[DATA TO EXAMINE — start]

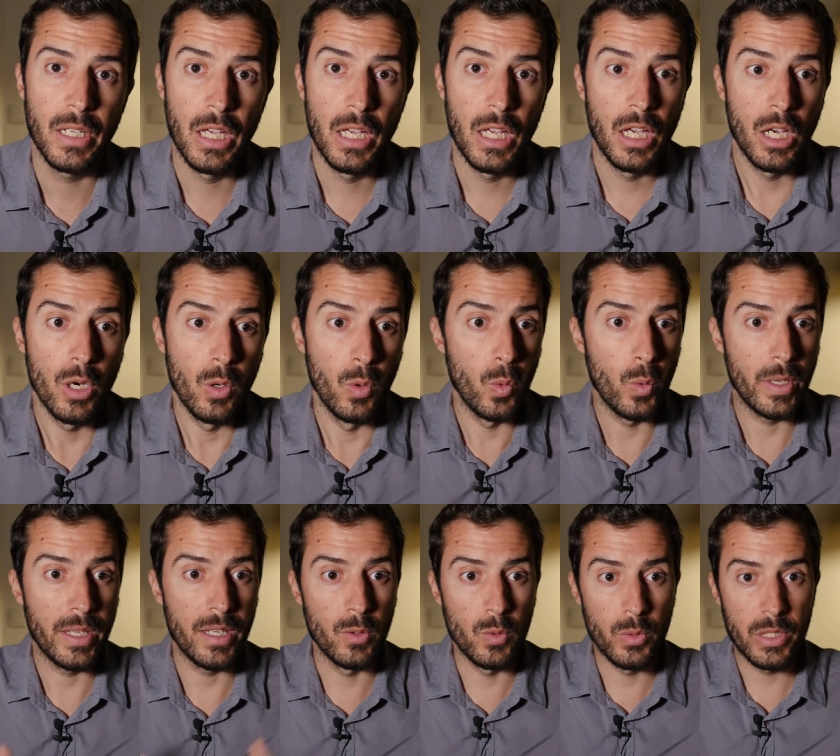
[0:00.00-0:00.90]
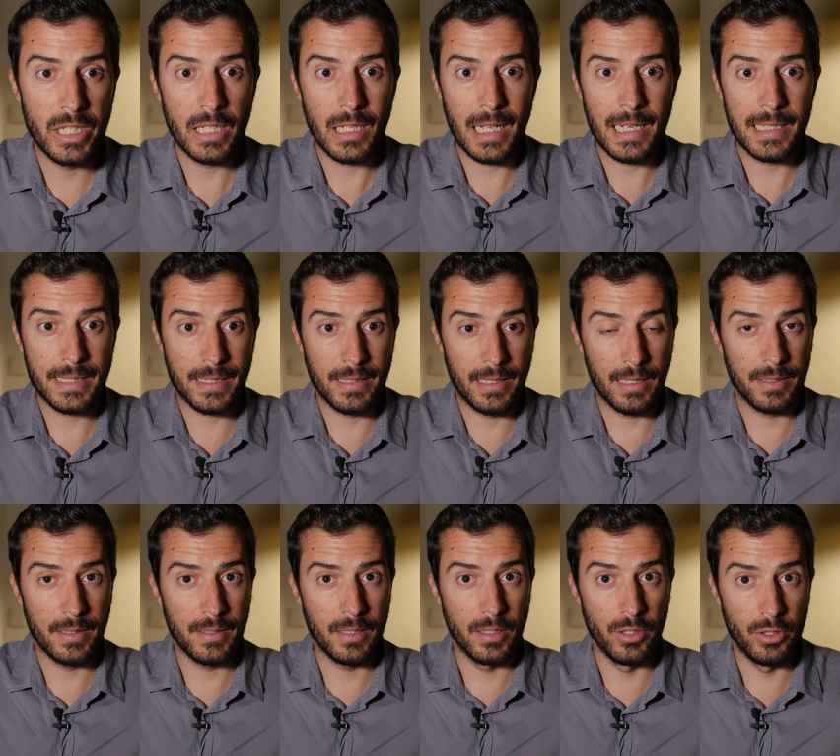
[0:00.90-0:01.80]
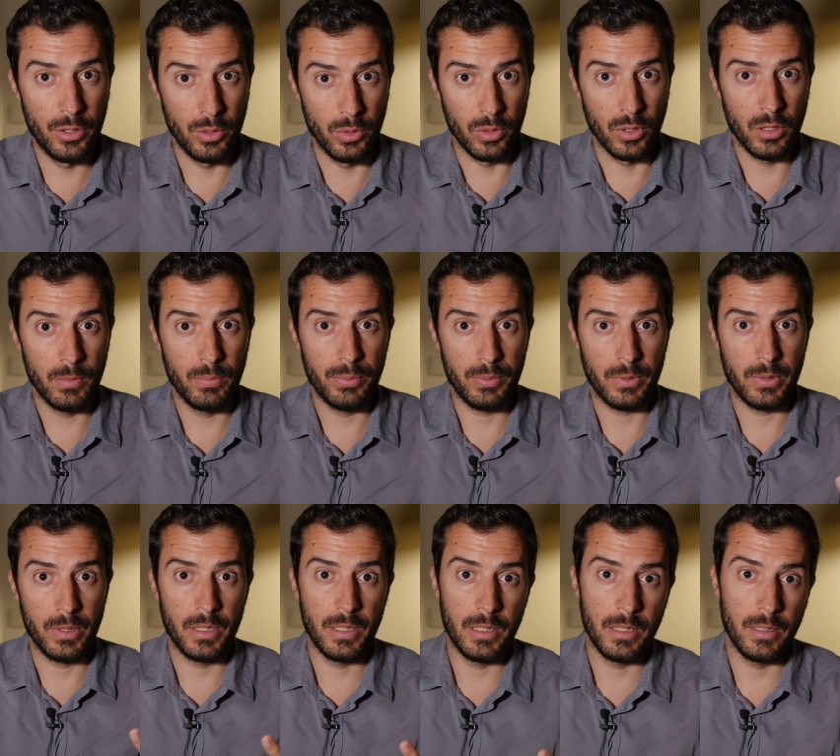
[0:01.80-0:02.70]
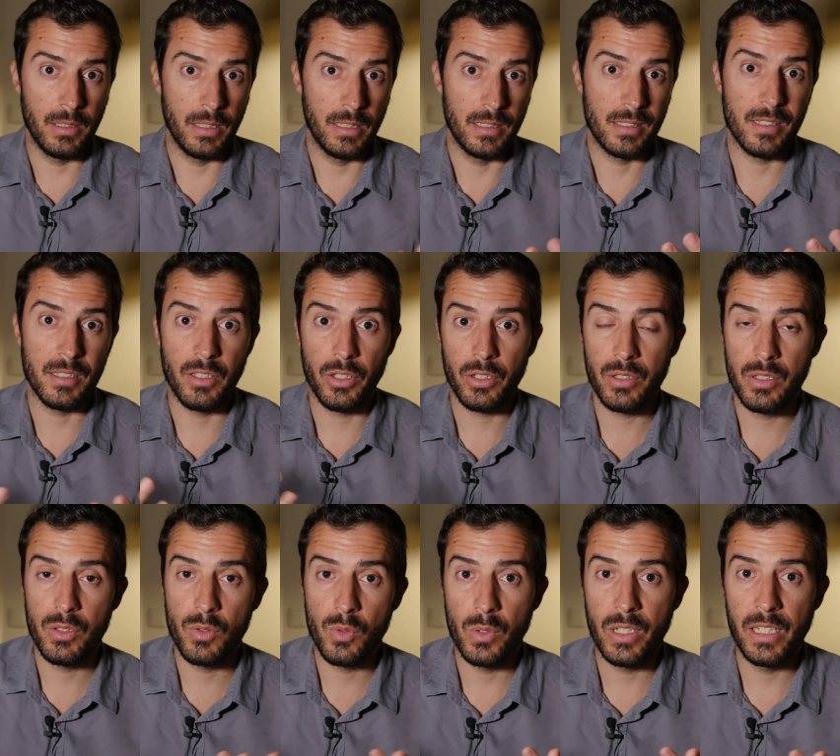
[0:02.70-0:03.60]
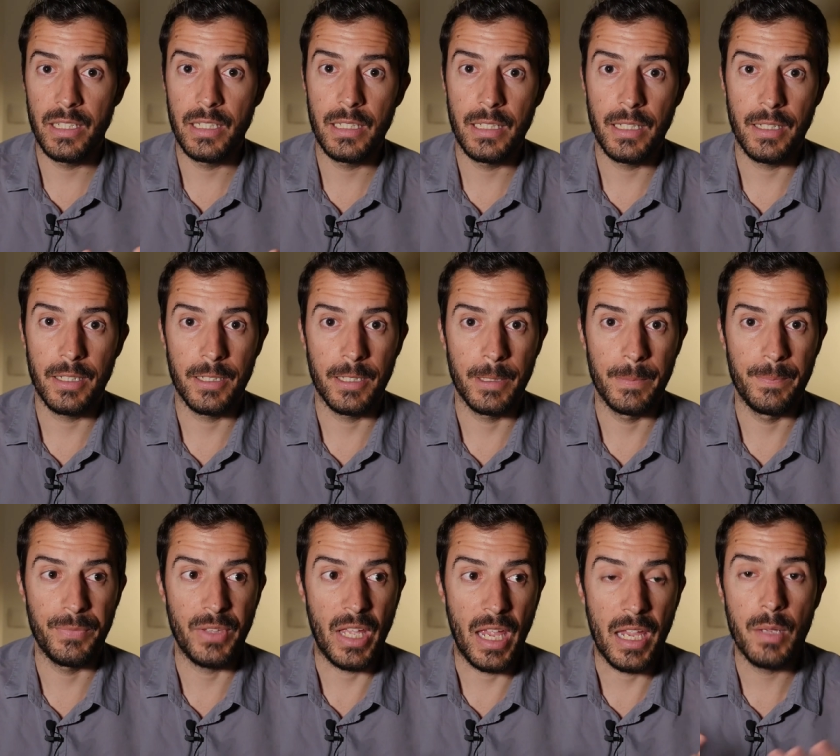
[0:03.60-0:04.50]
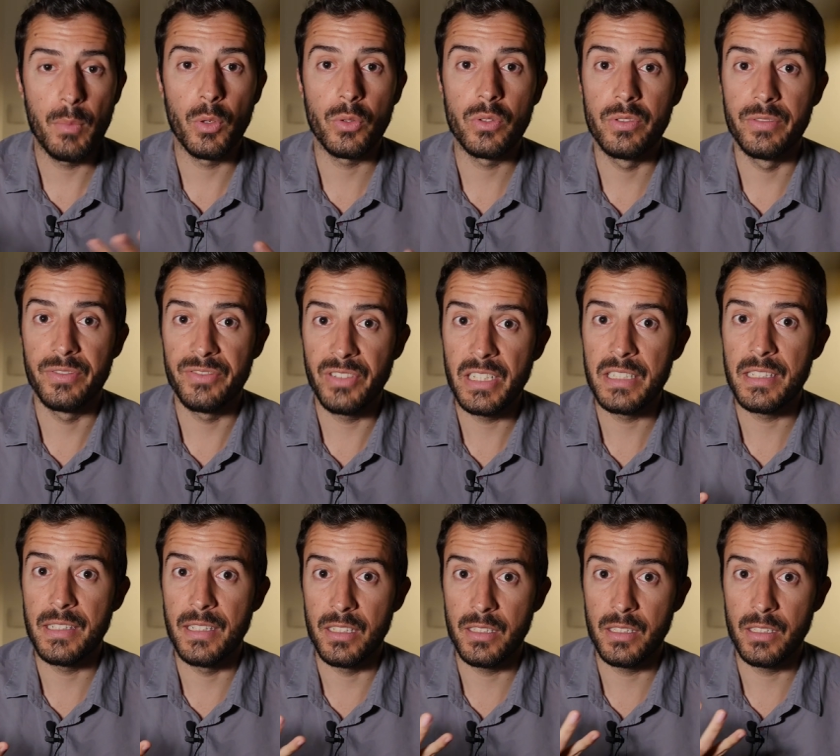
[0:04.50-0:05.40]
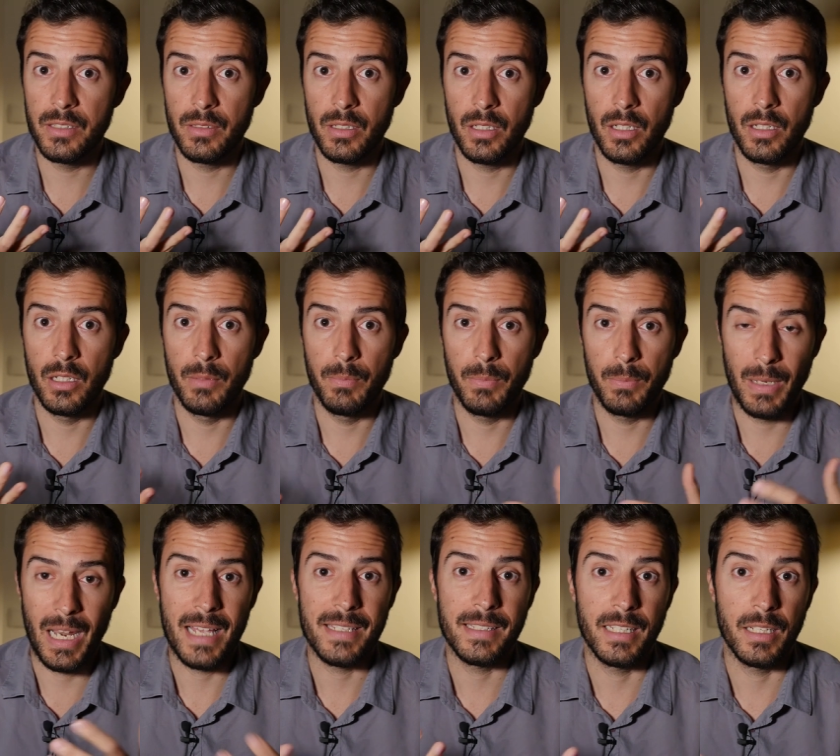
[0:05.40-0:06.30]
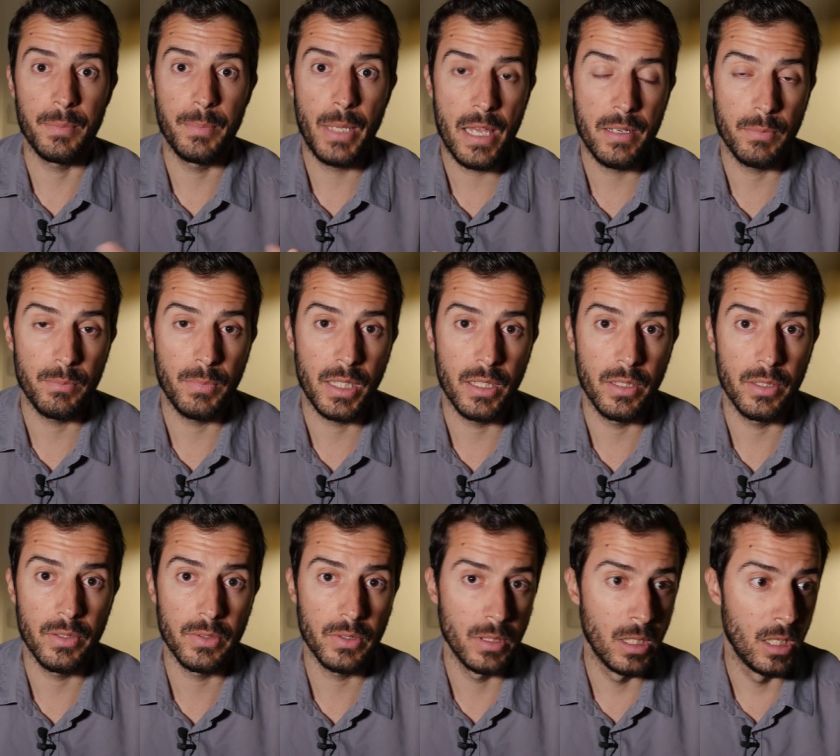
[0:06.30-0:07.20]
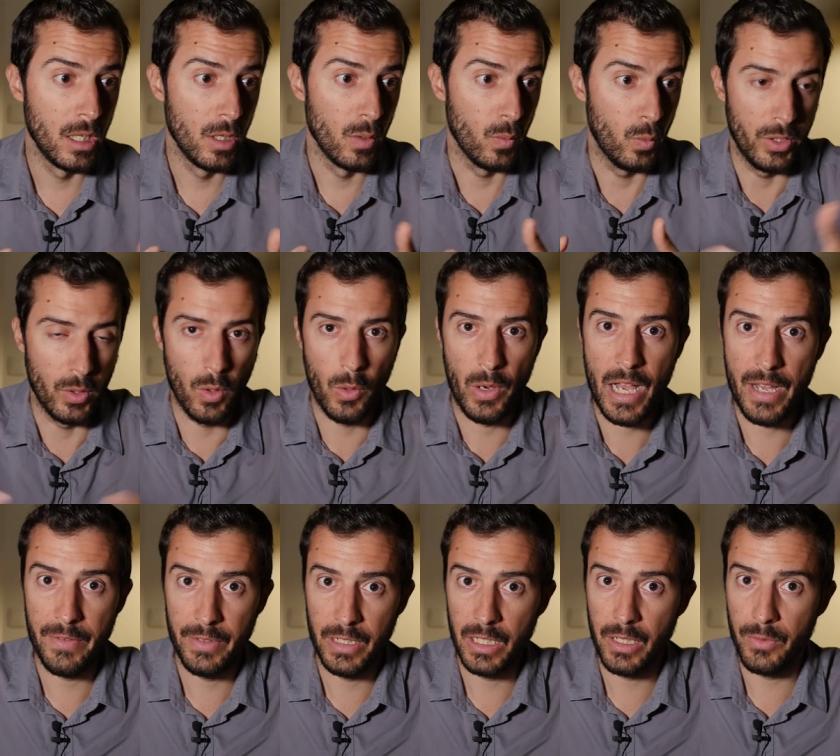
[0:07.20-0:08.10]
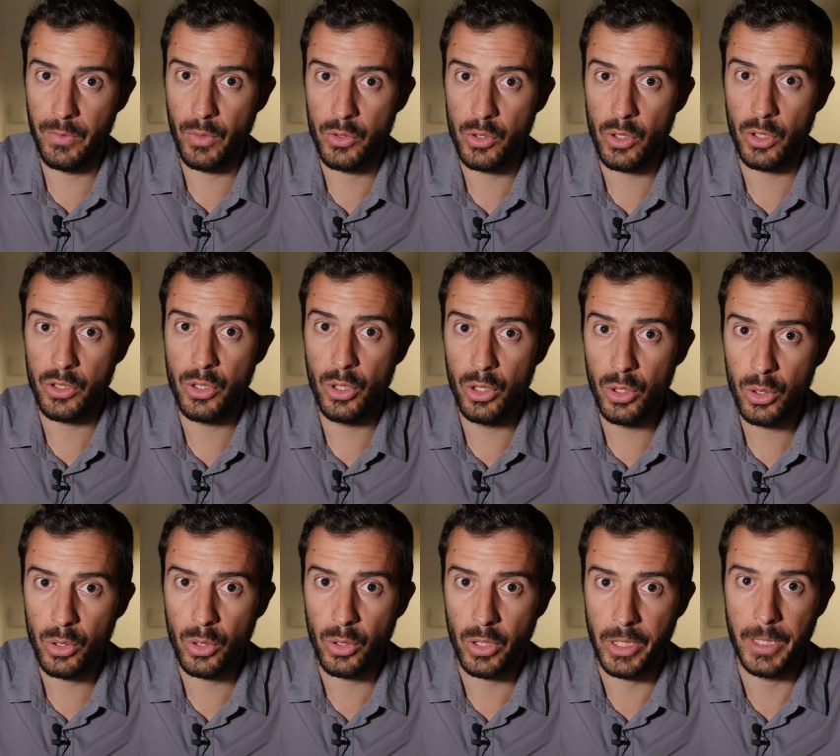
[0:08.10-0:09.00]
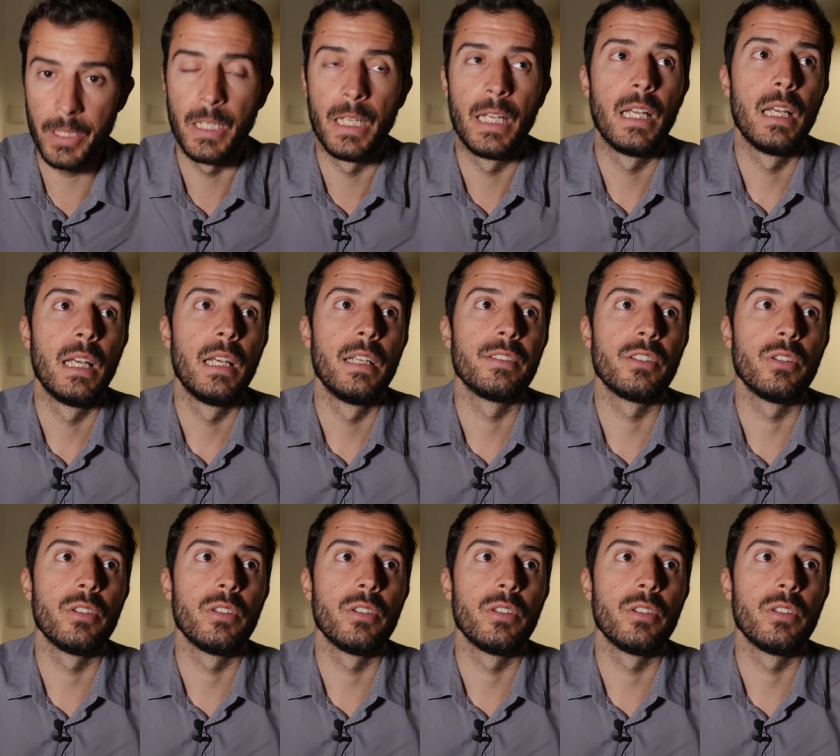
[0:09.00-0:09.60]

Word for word: we realized that Europe uh, is not really um, able to face this uh, plastic ban because we don't have any infrastructure locally. So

[DATA TO EXAMINE — finish]

__EXERCISE PROMPT__. Pick up at the line that holds "[0:06.30-0:07.20]" and restate each line, word for word, through the last line of the entries. Include both end lines but none of the pictures.

__WRITTEN ANSWER__.
[0:06.30-0:07.20]
[0:07.20-0:08.10]
[0:08.10-0:09.00]
[0:09.00-0:09.60]

Word for word: we realized that Europe uh, is not really um, able to face this uh, plastic ban because we don't have any infrastructure locally. So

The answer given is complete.